======== Source information ========
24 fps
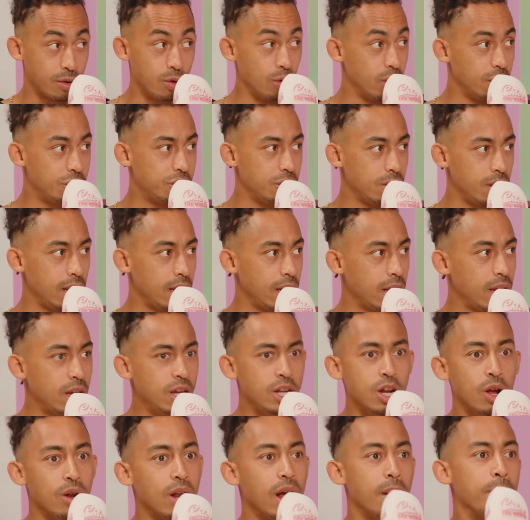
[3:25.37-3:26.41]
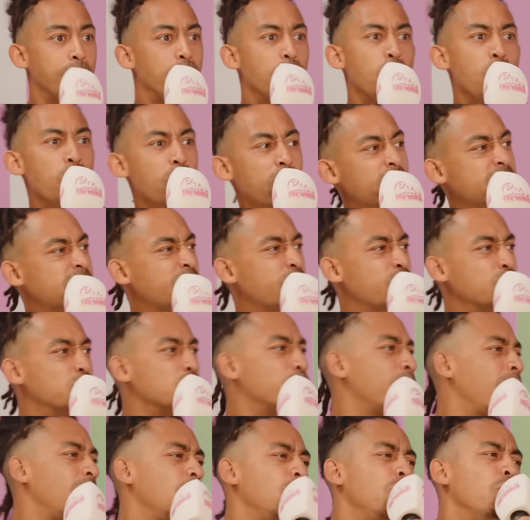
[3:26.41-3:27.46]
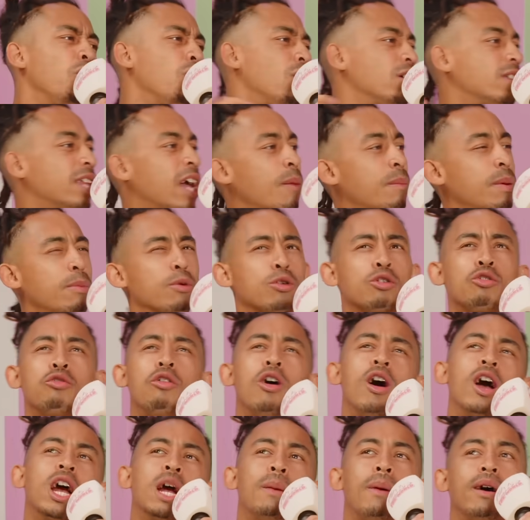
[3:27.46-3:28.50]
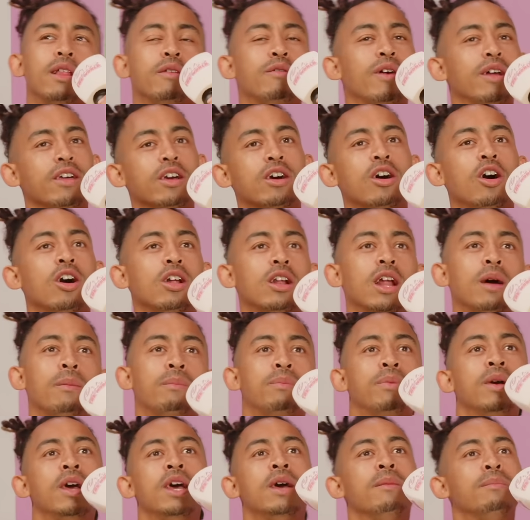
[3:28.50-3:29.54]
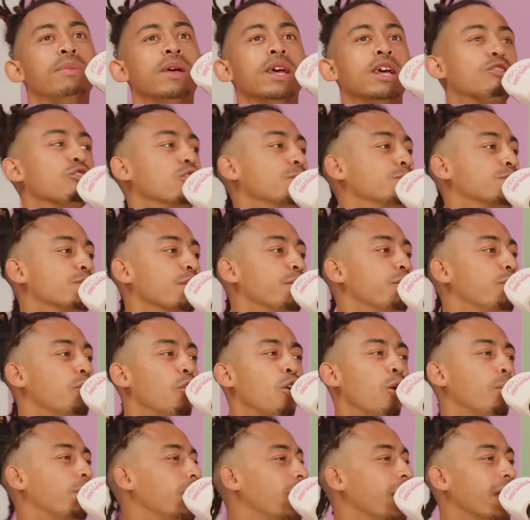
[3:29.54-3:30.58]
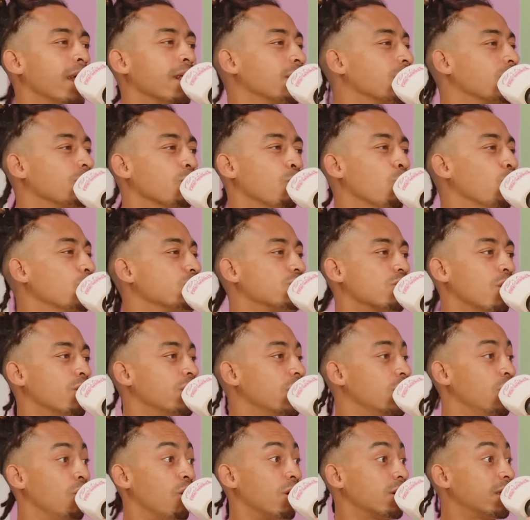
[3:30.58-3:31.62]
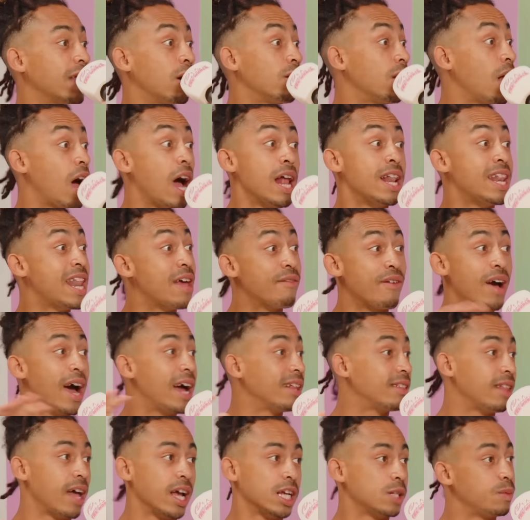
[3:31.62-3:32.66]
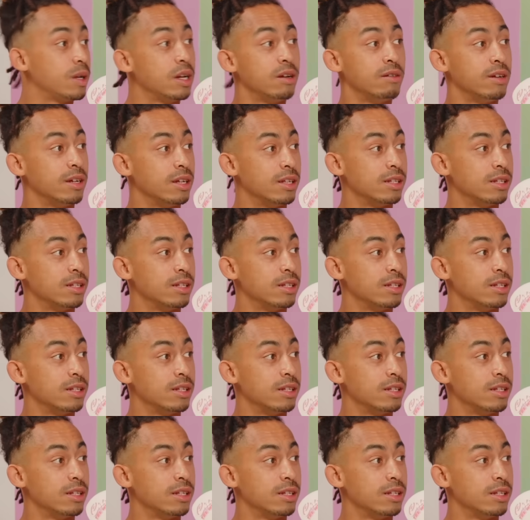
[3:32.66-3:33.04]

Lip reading: Call of Duty. Boys, everyone's talking about lockdown. People crying about the fact they can't be in groups of 4 playing Warzone and lockdown. I never had that experience.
========
**Task statement**:
Write out the data again word for word, minus any images.

**Task result**:
24 fps
[3:25.37-3:26.41]
[3:26.41-3:27.46]
[3:27.46-3:28.50]
[3:28.50-3:29.54]
[3:29.54-3:30.58]
[3:30.58-3:31.62]
[3:31.62-3:32.66]
[3:32.66-3:33.04]

Lip reading: Call of Duty. Boys, everyone's talking about lockdown. People crying about the fact they can't be in groups of 4 playing Warzone and lockdown. I never had that experience.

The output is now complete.